─── RECORD SET
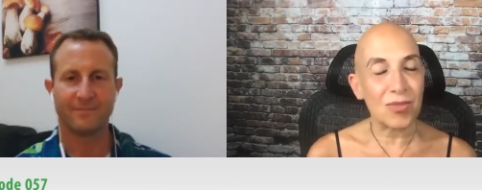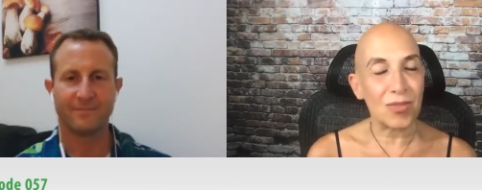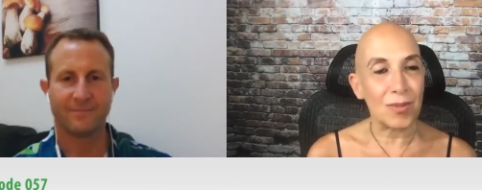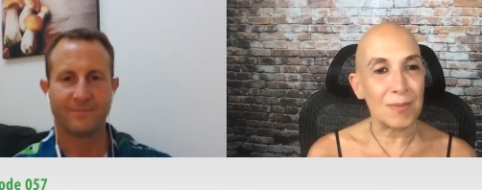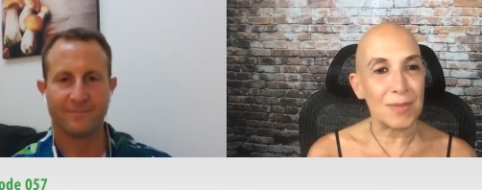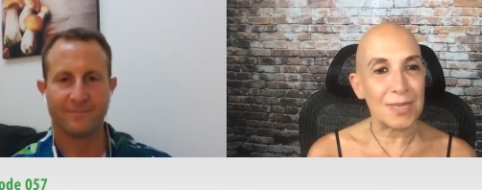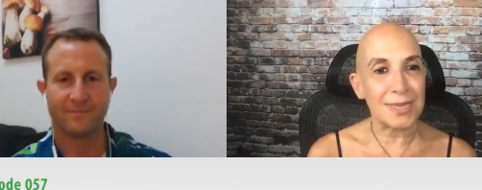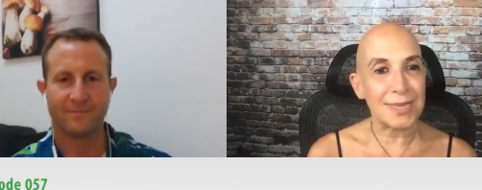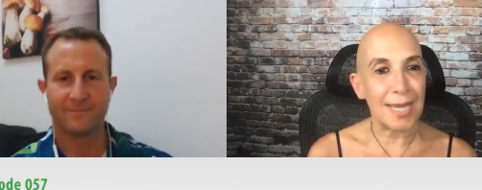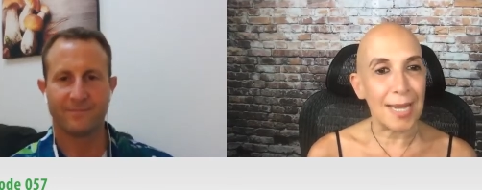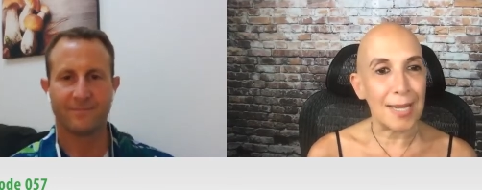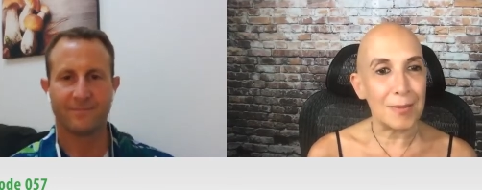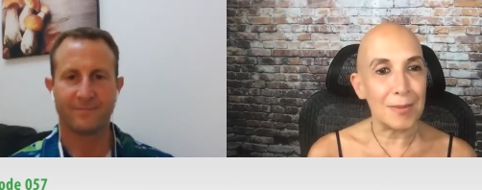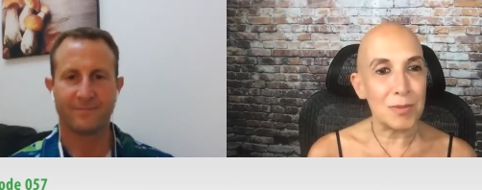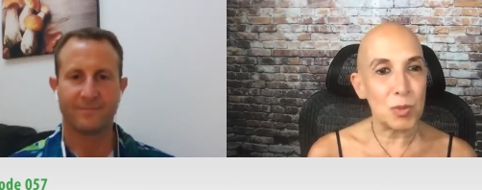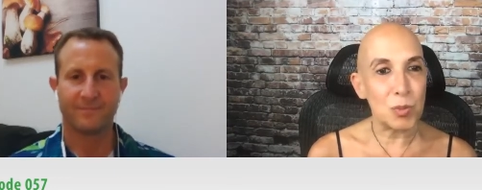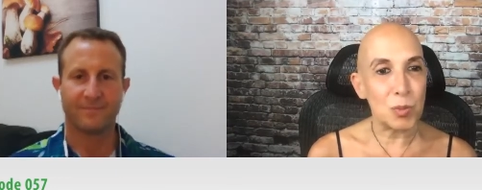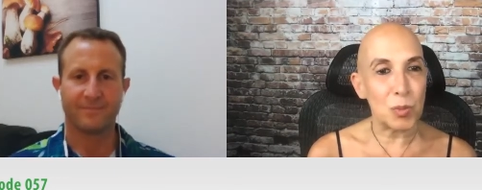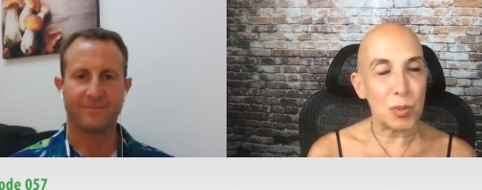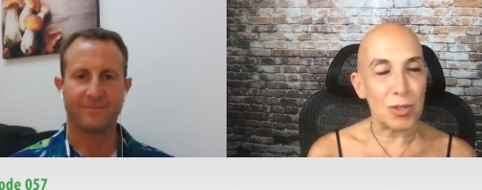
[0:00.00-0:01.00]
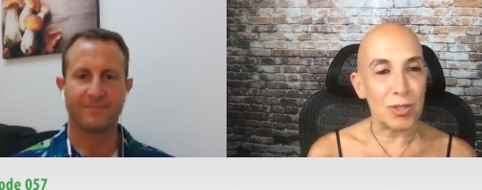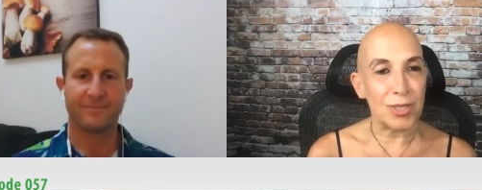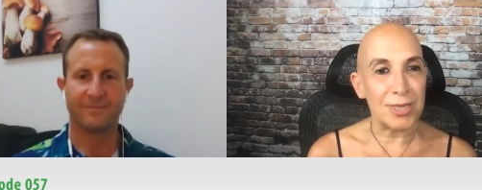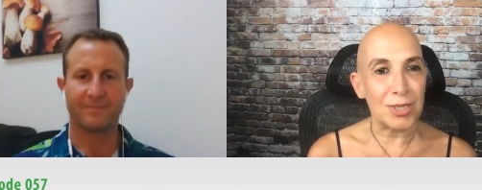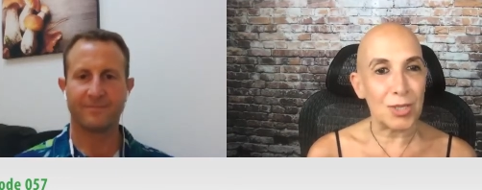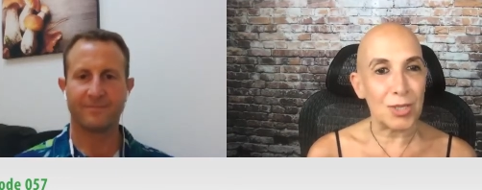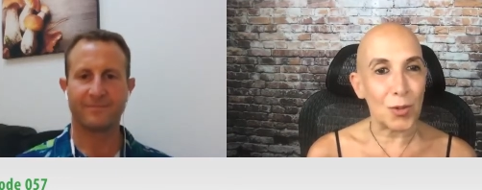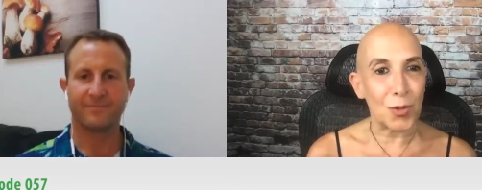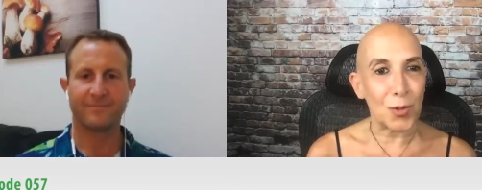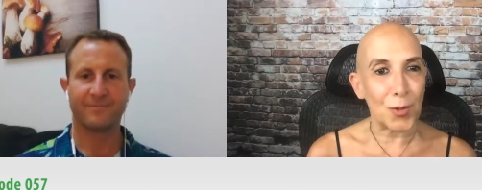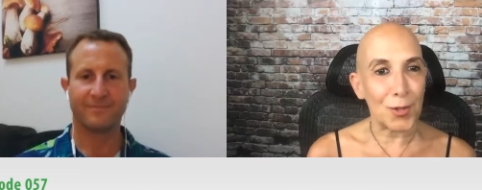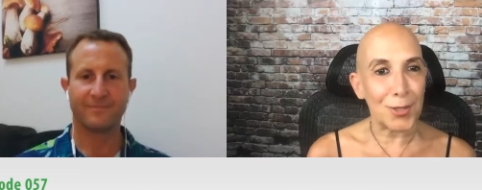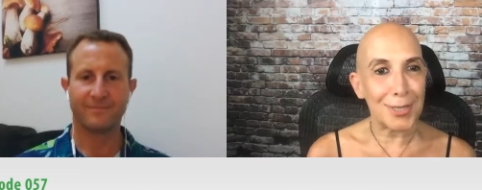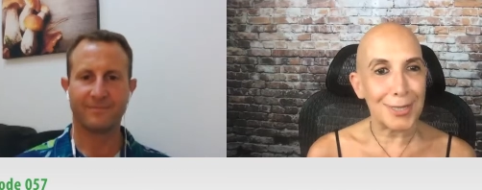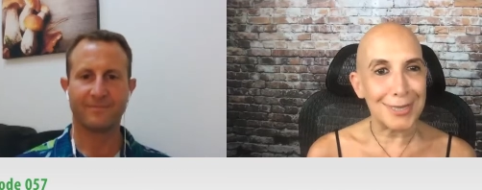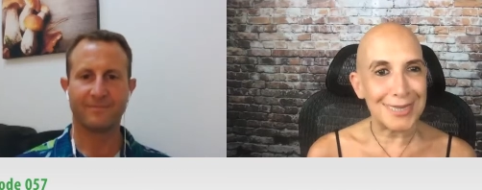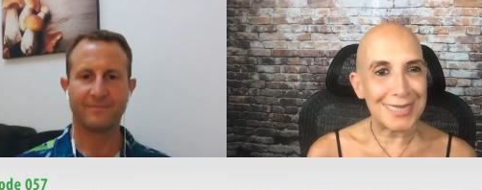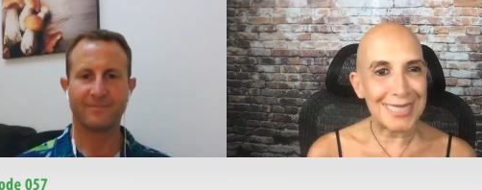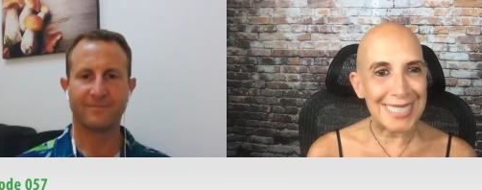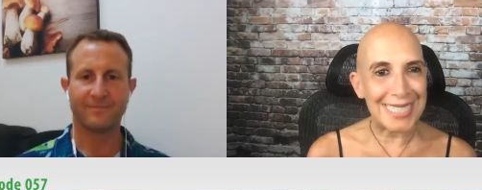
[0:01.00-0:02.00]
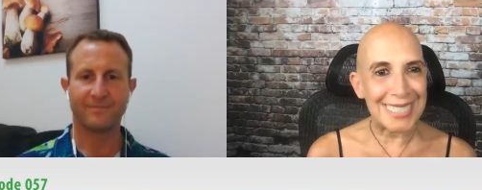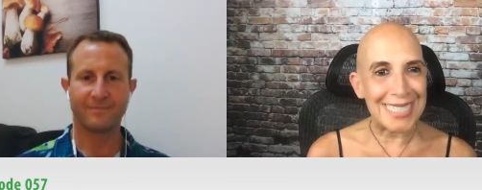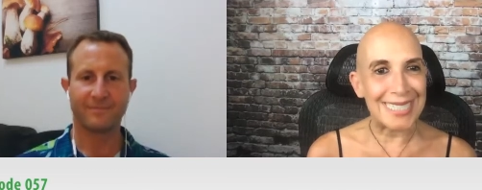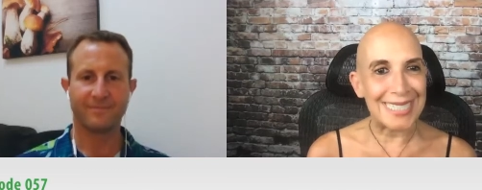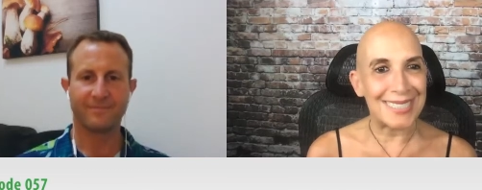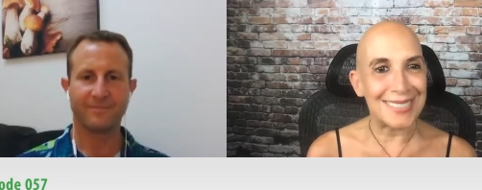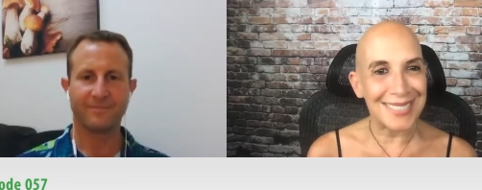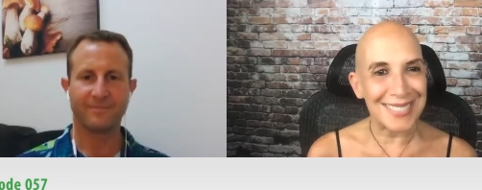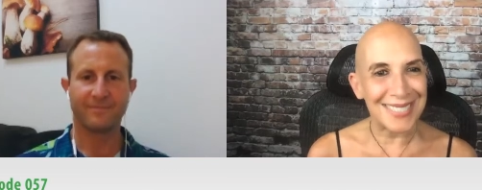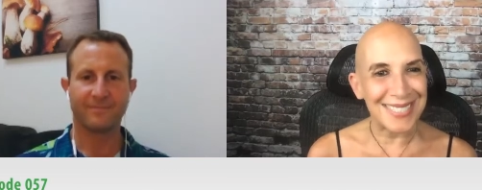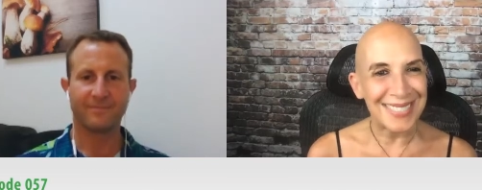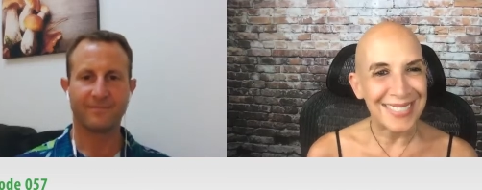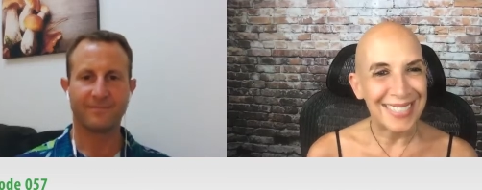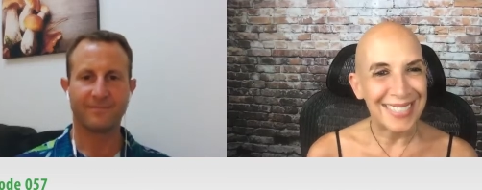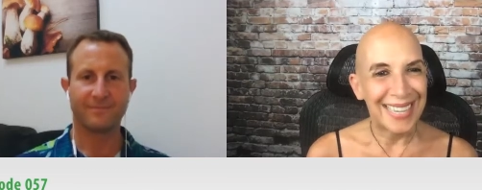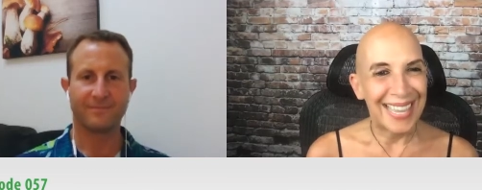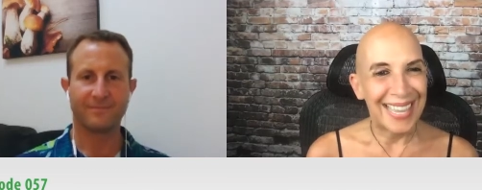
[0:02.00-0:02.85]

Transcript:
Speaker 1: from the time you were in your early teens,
──────
─── RECORD SET
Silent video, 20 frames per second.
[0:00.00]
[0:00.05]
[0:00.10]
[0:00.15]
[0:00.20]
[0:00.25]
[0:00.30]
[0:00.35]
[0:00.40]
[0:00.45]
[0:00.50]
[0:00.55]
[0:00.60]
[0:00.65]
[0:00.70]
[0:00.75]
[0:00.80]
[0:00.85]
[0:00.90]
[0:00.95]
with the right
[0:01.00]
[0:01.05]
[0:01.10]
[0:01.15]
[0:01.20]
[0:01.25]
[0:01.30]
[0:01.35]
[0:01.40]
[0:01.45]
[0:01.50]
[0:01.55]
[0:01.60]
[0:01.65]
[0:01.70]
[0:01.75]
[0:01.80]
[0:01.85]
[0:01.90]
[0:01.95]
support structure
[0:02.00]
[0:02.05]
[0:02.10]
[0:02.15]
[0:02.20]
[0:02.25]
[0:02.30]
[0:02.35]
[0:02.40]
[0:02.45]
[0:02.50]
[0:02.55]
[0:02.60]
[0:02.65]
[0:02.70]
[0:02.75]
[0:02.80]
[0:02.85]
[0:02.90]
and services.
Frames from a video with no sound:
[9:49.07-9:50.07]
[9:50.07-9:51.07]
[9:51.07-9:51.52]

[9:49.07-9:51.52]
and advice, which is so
──────
■ **EXERCISE AIM**
Where a line of the entries contains "video", report that line.

■ **RESPONSE TO THIS EXERCISE**
Silent video, 20 frames per second.
Frames from a video with no sound:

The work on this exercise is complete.